By Max Goodwin
Three democrats compete for the newly redistricted county’s 1st District seat which follows the state line from Blue Ridge Blvd to the Missouri River. Republican Christina McDonough-Hunt is running unopposed on the ballot.
In preparation for the election and potentially becoming a legislator in the upcoming term, Gerling has been diving deep into learning how the legislature works by attending meetings and asking questions to current members.
He is the only candidate for the 1st District democratic primary who is a current resident of south Kansas City. Gerling has been Executive Director for the Jackson County Democratic Committee for the past six years and he felt it was time to seek a new position.

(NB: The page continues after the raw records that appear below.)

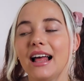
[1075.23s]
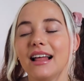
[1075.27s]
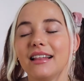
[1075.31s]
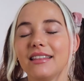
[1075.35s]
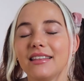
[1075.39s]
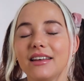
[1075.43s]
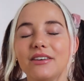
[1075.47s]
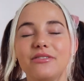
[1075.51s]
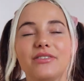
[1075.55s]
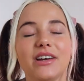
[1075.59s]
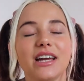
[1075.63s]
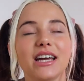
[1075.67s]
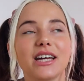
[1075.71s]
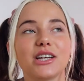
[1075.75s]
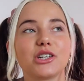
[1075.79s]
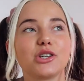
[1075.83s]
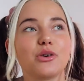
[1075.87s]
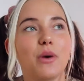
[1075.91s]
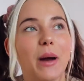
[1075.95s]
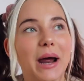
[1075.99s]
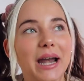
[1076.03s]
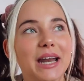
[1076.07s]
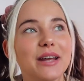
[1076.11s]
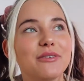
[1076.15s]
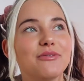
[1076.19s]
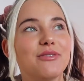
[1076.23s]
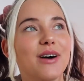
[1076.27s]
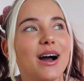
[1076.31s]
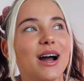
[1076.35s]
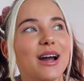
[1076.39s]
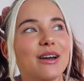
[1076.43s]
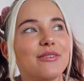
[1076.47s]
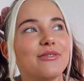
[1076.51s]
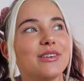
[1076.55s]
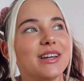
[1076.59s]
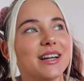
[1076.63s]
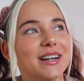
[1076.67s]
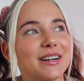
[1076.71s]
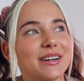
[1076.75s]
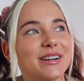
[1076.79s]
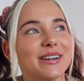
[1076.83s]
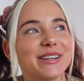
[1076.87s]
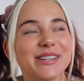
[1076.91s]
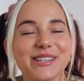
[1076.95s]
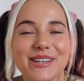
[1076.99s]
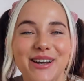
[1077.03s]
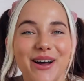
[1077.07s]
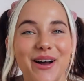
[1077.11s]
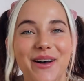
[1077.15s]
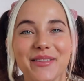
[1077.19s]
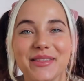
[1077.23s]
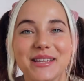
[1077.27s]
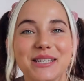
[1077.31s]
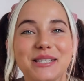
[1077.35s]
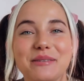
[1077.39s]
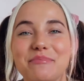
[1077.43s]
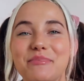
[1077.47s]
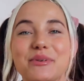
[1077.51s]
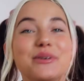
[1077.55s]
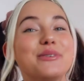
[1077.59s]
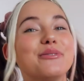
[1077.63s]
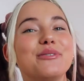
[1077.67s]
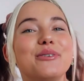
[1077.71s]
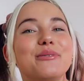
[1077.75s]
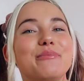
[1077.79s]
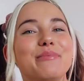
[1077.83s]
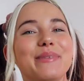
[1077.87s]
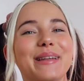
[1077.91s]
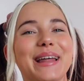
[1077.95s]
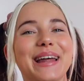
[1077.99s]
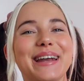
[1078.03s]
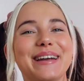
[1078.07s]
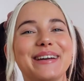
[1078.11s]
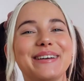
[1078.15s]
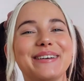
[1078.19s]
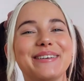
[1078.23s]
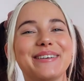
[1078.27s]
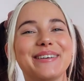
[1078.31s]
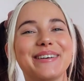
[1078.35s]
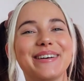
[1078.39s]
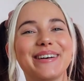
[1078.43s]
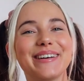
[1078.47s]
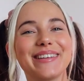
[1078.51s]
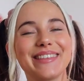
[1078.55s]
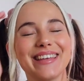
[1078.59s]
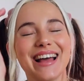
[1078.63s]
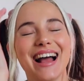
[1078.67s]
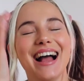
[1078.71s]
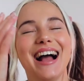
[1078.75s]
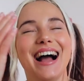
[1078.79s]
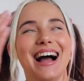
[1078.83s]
living twenty-five years on this beautiful planet Earth.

“I felt that my experience with county politics and policy would be well put to use to specifically represent south Kansas City,” Gerling said. “I am the South Kansas City candidate in this race.”
There are a number of issues with the appeals process for property tax assessment that Gerling wants to change, including how often the board of appeals meets. People need to make it to those meetings in order to have their appeal heard, so they should be meeting more than once a month, Gerling said. Overall he thinks the appeals process needs to be sped up for residents who feel they received an unfair property assessment.

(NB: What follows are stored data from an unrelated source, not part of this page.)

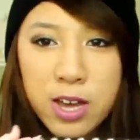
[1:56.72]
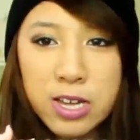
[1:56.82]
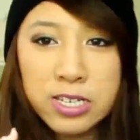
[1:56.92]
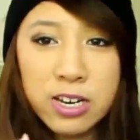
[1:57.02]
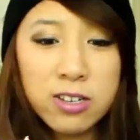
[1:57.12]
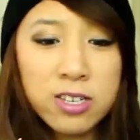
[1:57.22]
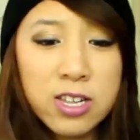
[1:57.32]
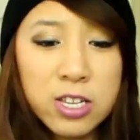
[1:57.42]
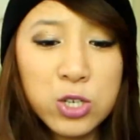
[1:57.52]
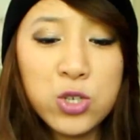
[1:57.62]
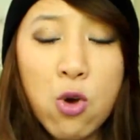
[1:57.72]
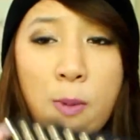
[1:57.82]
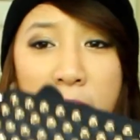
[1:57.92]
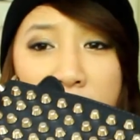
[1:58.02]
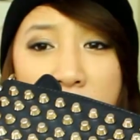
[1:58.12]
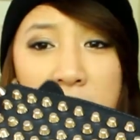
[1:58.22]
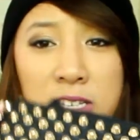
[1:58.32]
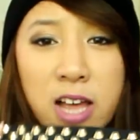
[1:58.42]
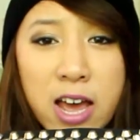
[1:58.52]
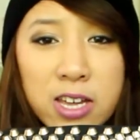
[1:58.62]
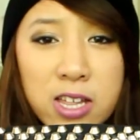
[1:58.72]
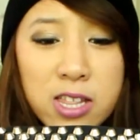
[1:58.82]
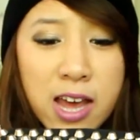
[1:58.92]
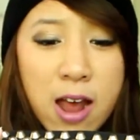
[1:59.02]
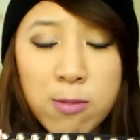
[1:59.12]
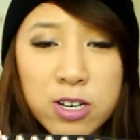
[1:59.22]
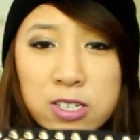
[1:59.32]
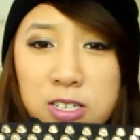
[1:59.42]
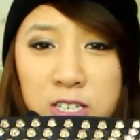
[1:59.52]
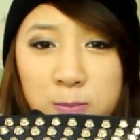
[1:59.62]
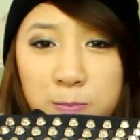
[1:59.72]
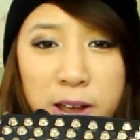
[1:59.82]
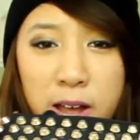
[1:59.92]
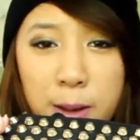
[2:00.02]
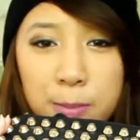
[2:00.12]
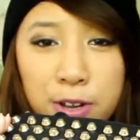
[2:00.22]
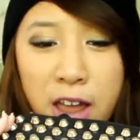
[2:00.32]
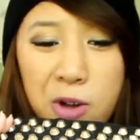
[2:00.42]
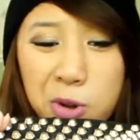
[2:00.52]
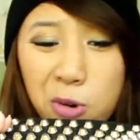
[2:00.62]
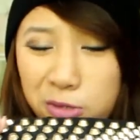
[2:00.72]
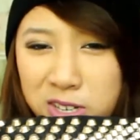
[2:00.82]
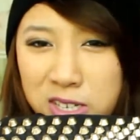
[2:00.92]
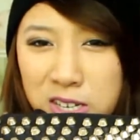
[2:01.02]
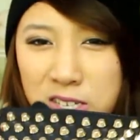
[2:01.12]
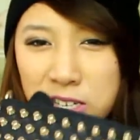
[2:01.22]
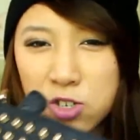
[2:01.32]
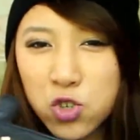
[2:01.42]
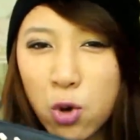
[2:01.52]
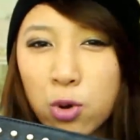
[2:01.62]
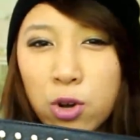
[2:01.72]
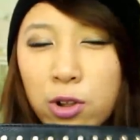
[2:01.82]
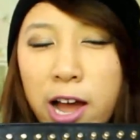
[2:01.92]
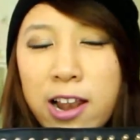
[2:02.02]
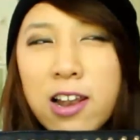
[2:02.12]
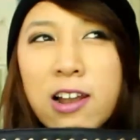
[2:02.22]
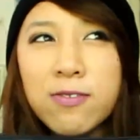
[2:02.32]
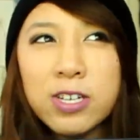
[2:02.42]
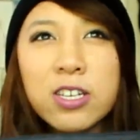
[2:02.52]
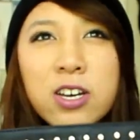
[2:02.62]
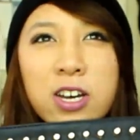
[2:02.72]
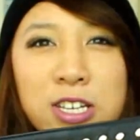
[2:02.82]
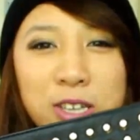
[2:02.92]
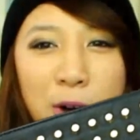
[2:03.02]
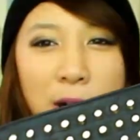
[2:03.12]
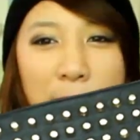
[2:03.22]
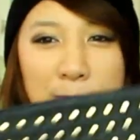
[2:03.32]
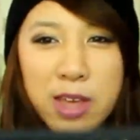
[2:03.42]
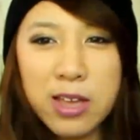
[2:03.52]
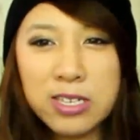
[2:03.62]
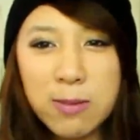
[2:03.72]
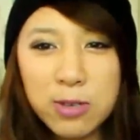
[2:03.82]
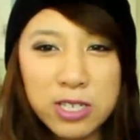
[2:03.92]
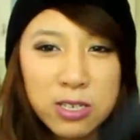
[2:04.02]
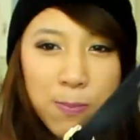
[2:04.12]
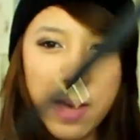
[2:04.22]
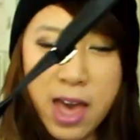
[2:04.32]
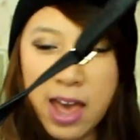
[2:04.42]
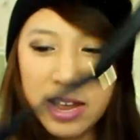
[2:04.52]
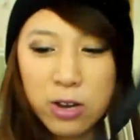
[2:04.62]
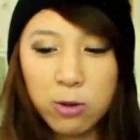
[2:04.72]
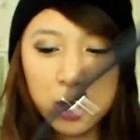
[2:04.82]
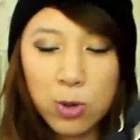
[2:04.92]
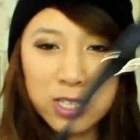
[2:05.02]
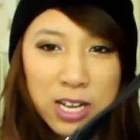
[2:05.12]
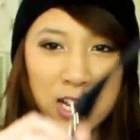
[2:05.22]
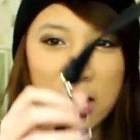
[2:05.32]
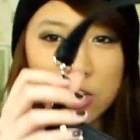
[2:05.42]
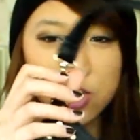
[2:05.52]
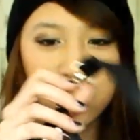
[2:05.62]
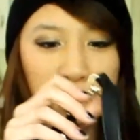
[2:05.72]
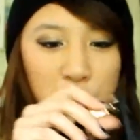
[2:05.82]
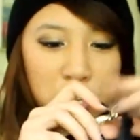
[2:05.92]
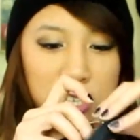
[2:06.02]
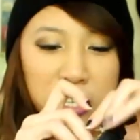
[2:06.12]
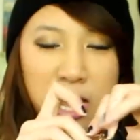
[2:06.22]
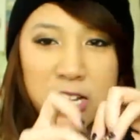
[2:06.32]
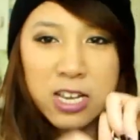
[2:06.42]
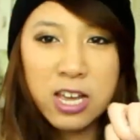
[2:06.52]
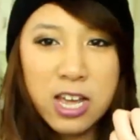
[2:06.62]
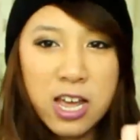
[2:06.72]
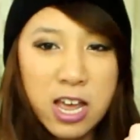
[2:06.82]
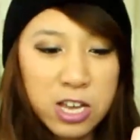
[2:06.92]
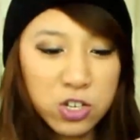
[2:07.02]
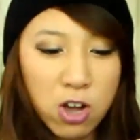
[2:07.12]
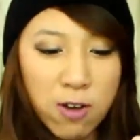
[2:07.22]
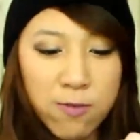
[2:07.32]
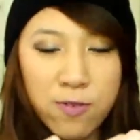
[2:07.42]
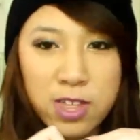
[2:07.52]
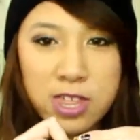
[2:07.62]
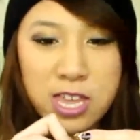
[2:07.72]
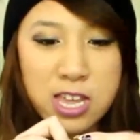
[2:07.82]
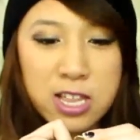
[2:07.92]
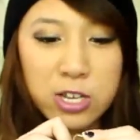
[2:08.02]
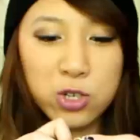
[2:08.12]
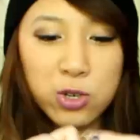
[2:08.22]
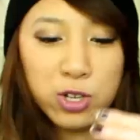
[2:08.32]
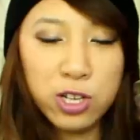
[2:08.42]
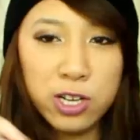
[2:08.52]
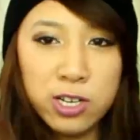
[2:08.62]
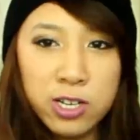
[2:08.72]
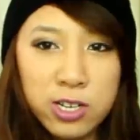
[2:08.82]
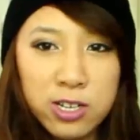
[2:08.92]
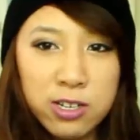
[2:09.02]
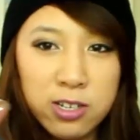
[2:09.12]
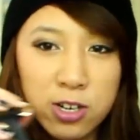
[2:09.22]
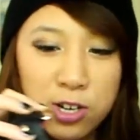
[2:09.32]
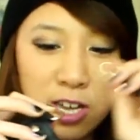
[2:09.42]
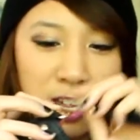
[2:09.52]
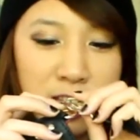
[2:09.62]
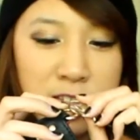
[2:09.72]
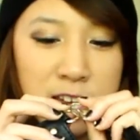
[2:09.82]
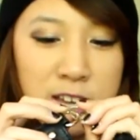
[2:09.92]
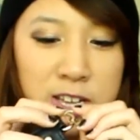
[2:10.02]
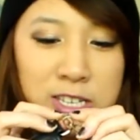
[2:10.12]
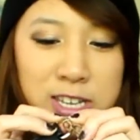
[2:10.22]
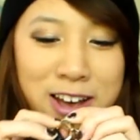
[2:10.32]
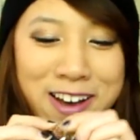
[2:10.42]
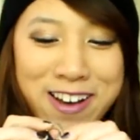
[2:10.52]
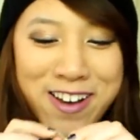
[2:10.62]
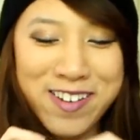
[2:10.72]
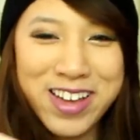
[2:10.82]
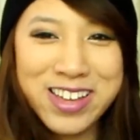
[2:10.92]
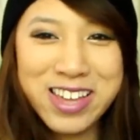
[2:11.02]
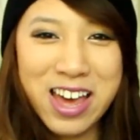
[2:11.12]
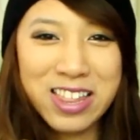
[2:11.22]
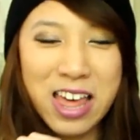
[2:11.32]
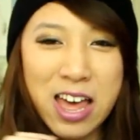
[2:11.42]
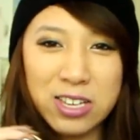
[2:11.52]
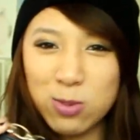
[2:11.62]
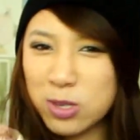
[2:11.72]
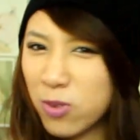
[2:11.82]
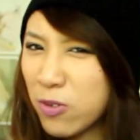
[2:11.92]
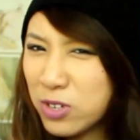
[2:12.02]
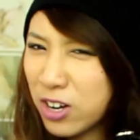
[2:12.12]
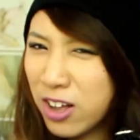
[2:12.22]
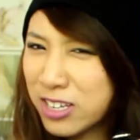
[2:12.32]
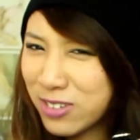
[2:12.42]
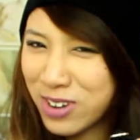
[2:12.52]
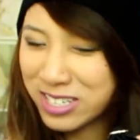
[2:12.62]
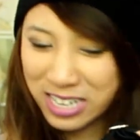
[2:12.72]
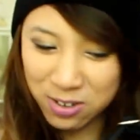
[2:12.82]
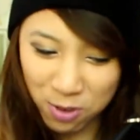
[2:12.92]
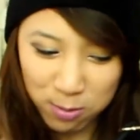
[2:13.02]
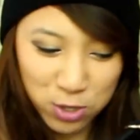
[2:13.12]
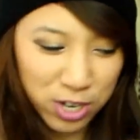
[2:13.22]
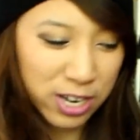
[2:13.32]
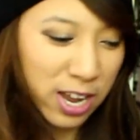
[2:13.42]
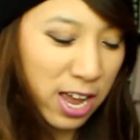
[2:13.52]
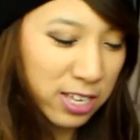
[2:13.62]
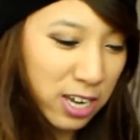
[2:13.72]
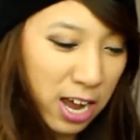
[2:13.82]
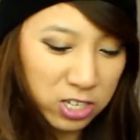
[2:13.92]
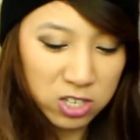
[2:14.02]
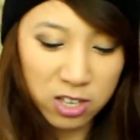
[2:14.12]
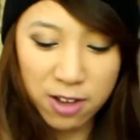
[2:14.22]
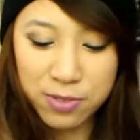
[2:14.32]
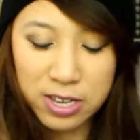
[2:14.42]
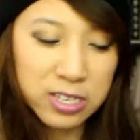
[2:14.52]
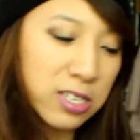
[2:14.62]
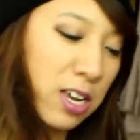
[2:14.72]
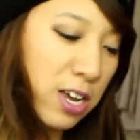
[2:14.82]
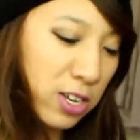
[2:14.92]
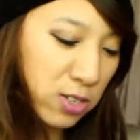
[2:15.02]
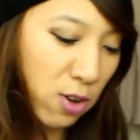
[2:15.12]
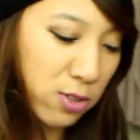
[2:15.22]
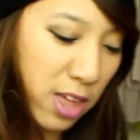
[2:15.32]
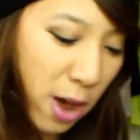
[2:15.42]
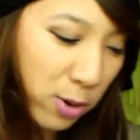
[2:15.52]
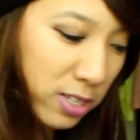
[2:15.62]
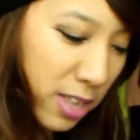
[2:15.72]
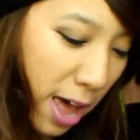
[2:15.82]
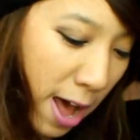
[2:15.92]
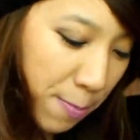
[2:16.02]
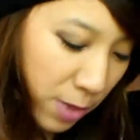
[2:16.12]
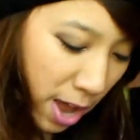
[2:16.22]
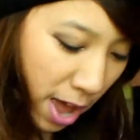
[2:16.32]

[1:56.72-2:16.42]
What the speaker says: seriously, this is so badass. Like, the camera doesn't just pick up on how cool this is. It's so cool. I love it. So yeah, doubles as a bag and also as a clutch, because you can take it off the little hooky thing. So yeah, that was $50 if I said from Dotti, and I just love this. So that was that.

As the son and grandson of union truck drivers, Manny Abarca is heavily endorsed by local trade unions. He serves as Treasurer for the Kansas City Public Schools and the Jackson County Democratic Committee.
Abarca currently resides in the Historic Northeast and serves as Treasurer on the Kansas City Public Schools Board of Education. He grew up in south Kansas City and says he was in the first seventh grade class of the inaugural year of Martin City K-8 School and graduated from Grandview High School.

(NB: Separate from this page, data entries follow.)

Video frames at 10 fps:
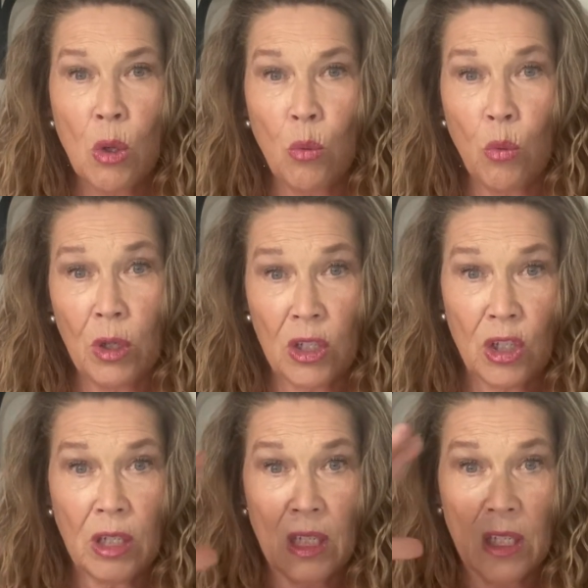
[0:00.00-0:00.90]

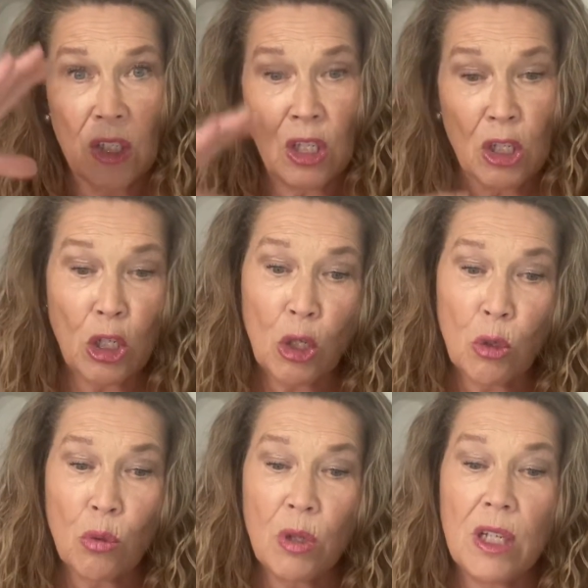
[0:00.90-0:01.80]
which is a
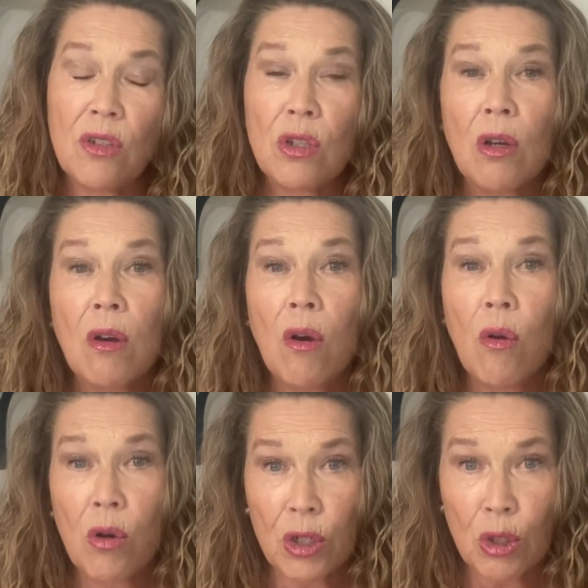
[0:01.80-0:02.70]
decreased
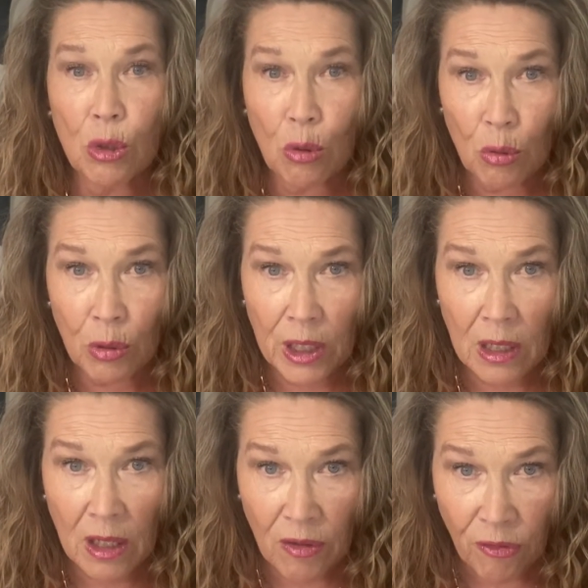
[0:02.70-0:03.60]
horse cooling
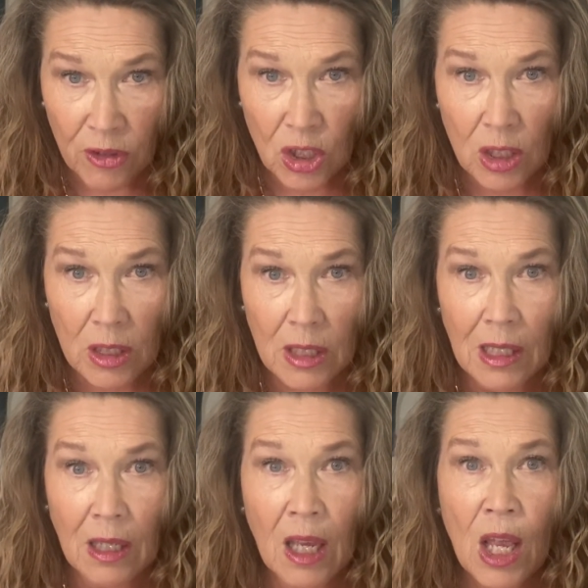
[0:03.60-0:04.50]
efficiency.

He says his focus in policy as a Jackson County legislator would be making sure people earn a fair wage. He points to a prevailing wage much higher than $15 per hour and says the construction project for a new county detention center is an example of where that can happen.
“The trades are ways to survive and rebuild the middle class in my opinion,” Abraca said. “The county has the possibility to construct a new jail, obviously, but they also have an opportunity to rebuild our local middle class. The way they do that is by setting a high rate of pay, a prevailing wage for all of those jobs and making sure that we’re compliant to that.”
Abarca says his experience as treasurer of a $360 million taxing jurisdiction for KCPS gives him unique qualifications in managing tax dollars compared to his opponents.
“I’m the only one in this race who has direct experience governing tax dollars,” Abarca said. “I had a front row seat to watch the impact of the rising tax increase for property tax, and got to hear both ends of discussions and I got to appoint a Board of Equalization person through the KCPS.”
In 2020, Justice Horn was helping lead the Black Lives Matter protests in Kansas City and saw that it was the county government that stopped a statue of Andrew Jackson from being removed in front of city hall.
“If they can’t make a decision on statues, what else are they not making a decision on?” Horn says he thought at the time.
He began looking into decisions being made by the Jackson County Legislature. He says that led to him eventually deciding to run for county legislature.
At just 24 years old he says his youthfulness and energy are needed in the county legislature. Horn currently serves on a number of boards and committees, including as Board Director for the Children’s Services Fund of Jackson County.
He says he would rely on listening to the community as county legislator. His first priority is changing tax assessment policy.
“We’re going to create a tax policy through listening, with experts there. We’re going to cut out policy that if I win this thing will be introduced day one,” Horn said.